This can happen when a message is encoded with an incomplete base array, or when objects are appended to a message without updating base. The warning helps diagnose silent metadata loss:
WARNING: meta.base has 1 entries but object index 2 requested;
per-object metadata will be empty for this object
Empty or Missing base Attribute
A message with base: [] or no base key at all is valid. All objects get empty per-object metadata and are named object_0, object_1, etc. The _reserved_ key (auto-populated by the encoder in each base entry) is always filtered out — it never appears in user-facing variable attributes.

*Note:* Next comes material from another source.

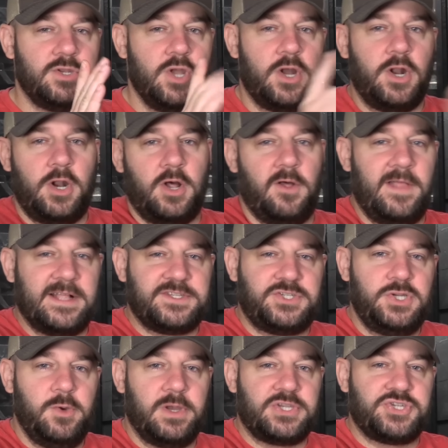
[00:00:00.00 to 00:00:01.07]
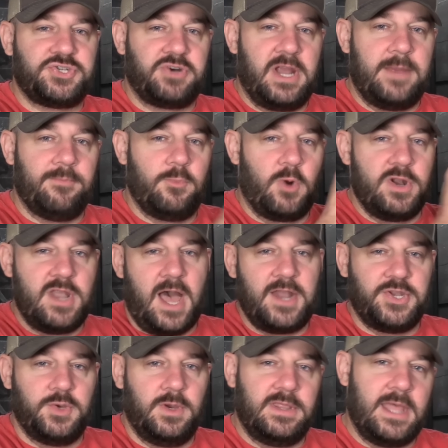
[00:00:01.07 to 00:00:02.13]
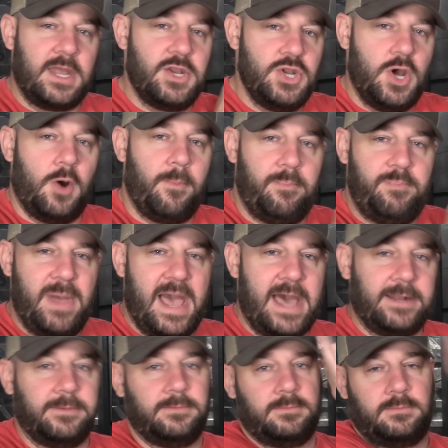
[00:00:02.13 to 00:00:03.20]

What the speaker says: no, no, no, that's too extreme. We're not doing that. No, bad.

Variable Naming with Dot Paths
When variable_key="mars.param" is used, the resolve_variable_name() function traverses the nested dict path. If any segment is missing, the function falls back to the generic object_<index> name. The obj_index used is the object’s position in the message (not its position among data variables), so a file with objects 0 (coord), 1 (data), 2 (data) would produce names like "object_1" and "object_2" for the data variables.
Coordinate Name Case Insensitivity
Coordinate detection (detect_coords) is case-insensitive: "LATITUDE", "Lat", and "latitude" all match the known coordinate name "latitude". The canonical dimension name is always lowercase (e.g. "latitude", not "LATITUDE").

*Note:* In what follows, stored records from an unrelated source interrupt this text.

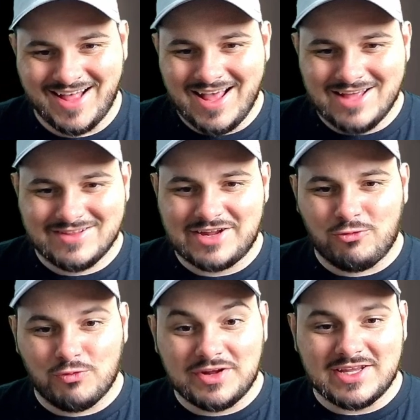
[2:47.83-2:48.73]
Like,
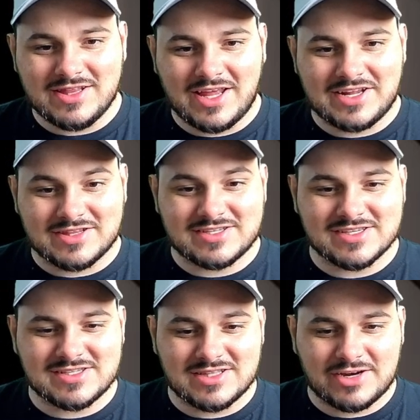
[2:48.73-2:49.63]
really? Like, this
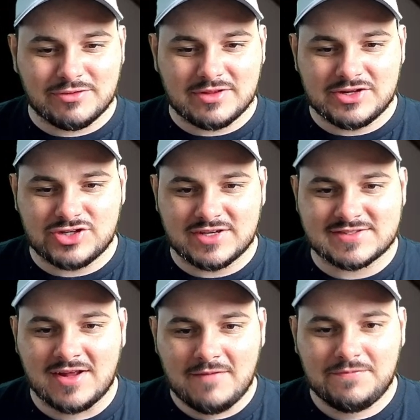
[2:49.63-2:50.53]
is literally
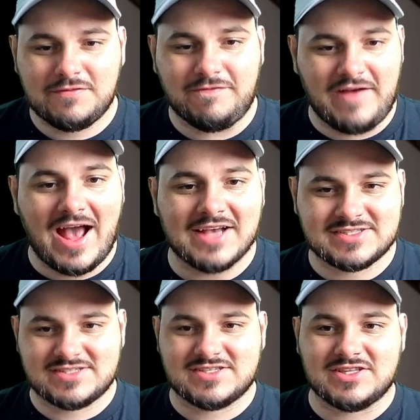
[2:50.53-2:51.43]
just Fast
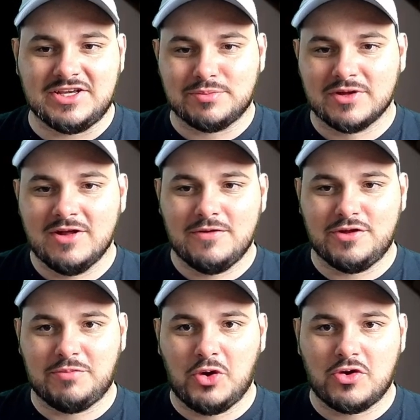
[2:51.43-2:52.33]
Sleep, the
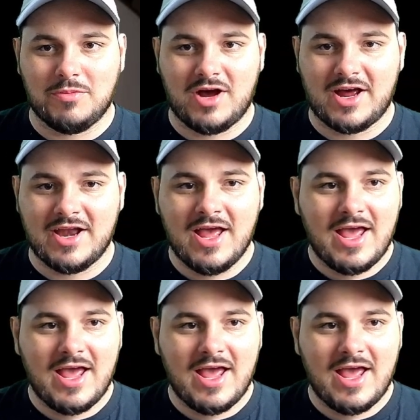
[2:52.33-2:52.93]
Pokemon.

Ambiguous Dimension Size Matching
When two coordinate arrays have the same size (e.g. latitude with 5 points and depth with 5 points), the dimension resolution assigns the first matching coord to the first axis that matches the size, and the second to the next axis. If the data variable is 2D [5, 5], one axis gets "latitude" and the other gets "depth". When no coord has the matching size, the axis gets a generic "dim_N" name.

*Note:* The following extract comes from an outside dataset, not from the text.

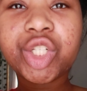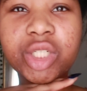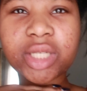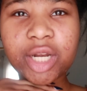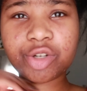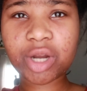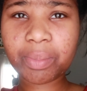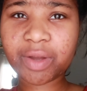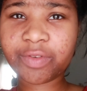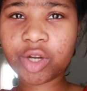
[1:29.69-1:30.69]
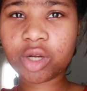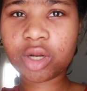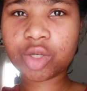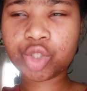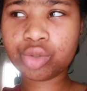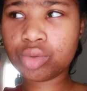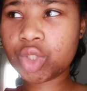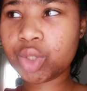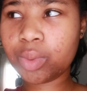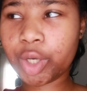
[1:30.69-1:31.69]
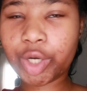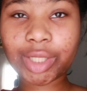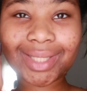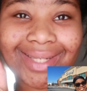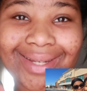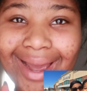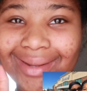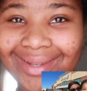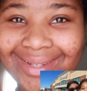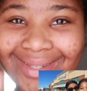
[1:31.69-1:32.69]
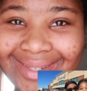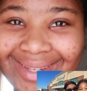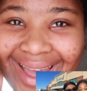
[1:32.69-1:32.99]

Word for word: she's gotta drop off her shoes to her stylist.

Multi-Message Merge with Different Keys
When open_datasets() merges multiple messages, objects whose base entries have different key sets are handled as follows:
- Keys present in all objects with identical values become Dataset attributes (constant).
- Keys present in all objects with varying values become outer dimensions (if they form a hypercube) or separate variables.
- Keys present in some objects but not others are treated as varying with
Nonefor missing entries.
reserved Filtering Consistency
The _reserved_ key is filtered at every access point:
TensogramDataStore._get_per_object_meta()(store.py)_base_entry_from_meta()(scanner.py)_filter_reserved()(zarr store.py)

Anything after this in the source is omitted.